This guest post by Richard Neher discusses his preprint Predicting evolution from the shape of genealogical trees. Richard A. Neher, Colin A. Russell, Boris I. Shraiman. arXived here. This is cross-posted from the Neher lab website.
In this preprint — a collaboration with Colin Russell and Boris Shraiman — we show that it is possible to predict which individual from a population is most closely related to future populations. To this end, we have developed a method that uses the branching pattern of genealogical trees to estimate which part of the tree contains the “fittest” sequences, where fit means rapidly multiplying. Those that multiply rapidly, are most likely to take over the population. We demonstrate the power of our method by predicting the evolution of seasonal influenza viruses.
How does it work?
Individuals adapt to a changing environment by accumulating beneficial mutations, while avoiding deleterious mutations. We model this process assuming that there are many such mutations which change fitness in small increments. Using this model, we calculate the probability that an individual that lived in the past at time t leaves n descendants in the present. This distributions depends critically on the fitness of the ancestral individual. We then extend this calculation to the probability of observing a certain branch in a genealogical tree reconstructed from a sample of sequences. A branch in a tree connects an individual A that lived at time tA and had fitness xA and with an individual B that lived at a later time tB with fitness xB as illustrated in the figure. B has descendants in the sample, otherwise the branch would not be part of the tree. Furthermore, all sampled descendants of A are also descendants of B, otherwise the connection between A and B would have branched between tA and tB. We call the mathematical object describing fitness evolution between A and B “branch propagator” and denote it by g(xB,tB|xA,tA). The joint probability distribution of fitness values of all nodes of the tree is given by a product of branch propagators. We then calculate the expected fitness of each node and use it to rank the sampled sequences. The top ranked sequence is our prediction for the sequence of the progenitor of the future population.
Why do we care?
Being able to predict evolution could have immediate applications. The best example is the seasonal influenza vaccine, that needs to be updated frequently to keep up with the evolving virus. Vaccine strains are chosen among sampled virus strains, and the more closely this strain matches the future influenza virus population, the better the vaccine is going to be. Hence by predicting a likely progenitor of the future, our method could help to improve influenza vaccines. One of our predictions is shown in the figure, with the top ranked sequence marked by a black arrow. Influenza is not the only possible application. Since the algorithm only requires a reconstructed tree as input, it can be applied to other rapidly evolving pathogens or cancer cell populations. In addition, to being useful, the ability to predict also implies that the model captures an essential aspect of evolutionary dynamics: influenza evolution is to a substantial degree — enough to enable prediction — dependent on the accumulation of small effect mutations.

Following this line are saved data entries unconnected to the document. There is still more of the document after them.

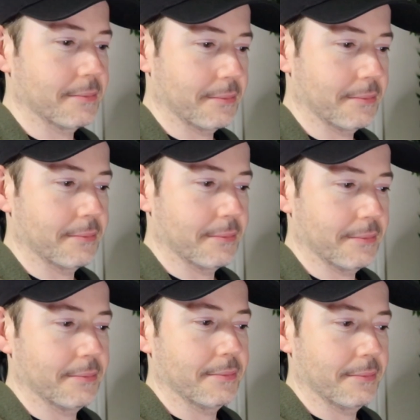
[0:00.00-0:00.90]

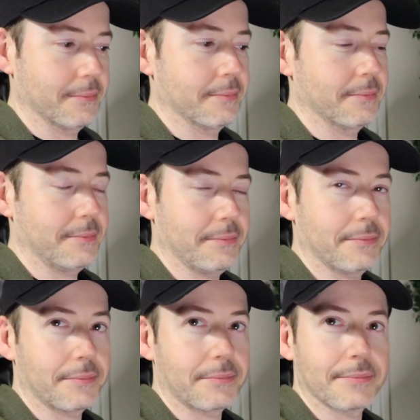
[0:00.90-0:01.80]

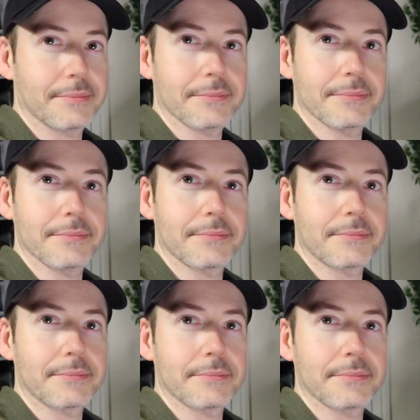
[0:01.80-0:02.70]

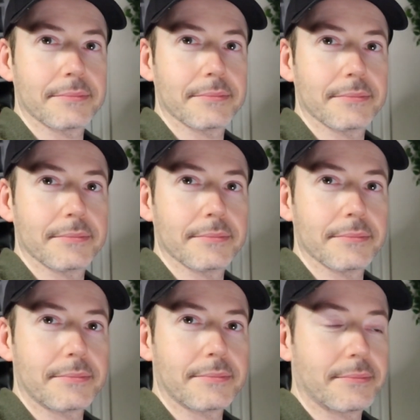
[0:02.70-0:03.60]

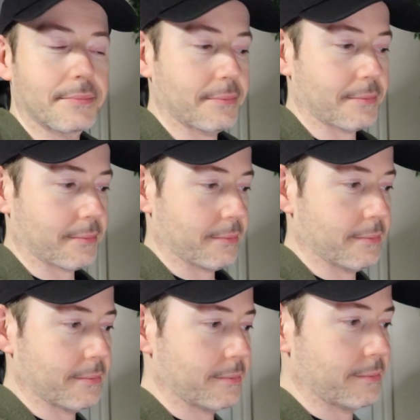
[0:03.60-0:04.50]

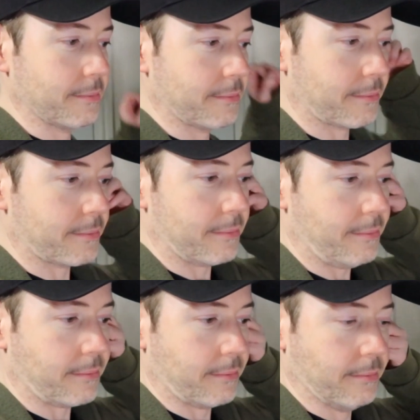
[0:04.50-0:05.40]

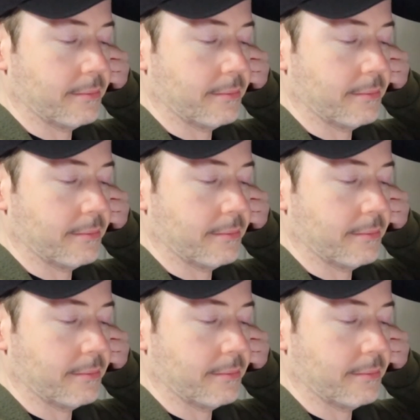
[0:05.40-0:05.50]
The person shown says nothing.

Comparison to other approaches
Given the importance of good influenza vaccines, there has been a number of previous efforts to anticipate influenza virus evolution, typically based on using patterns of molecular evolution from historical data. Along these lines, Luksza and Lässig have recently presented an explicit fitness model for influenza virus evolution that rewards mutations at positions known to convey antigenic novelty and penalizes likely deleterious mutations (+a few other things). By using molecular influenza specific signatures, this model is complementary to ours that uses only the tree reconstructed from nucleotide sequences. Interestingly, the two models do more or less equally well and combining different methods of prediction should result in more reliable results.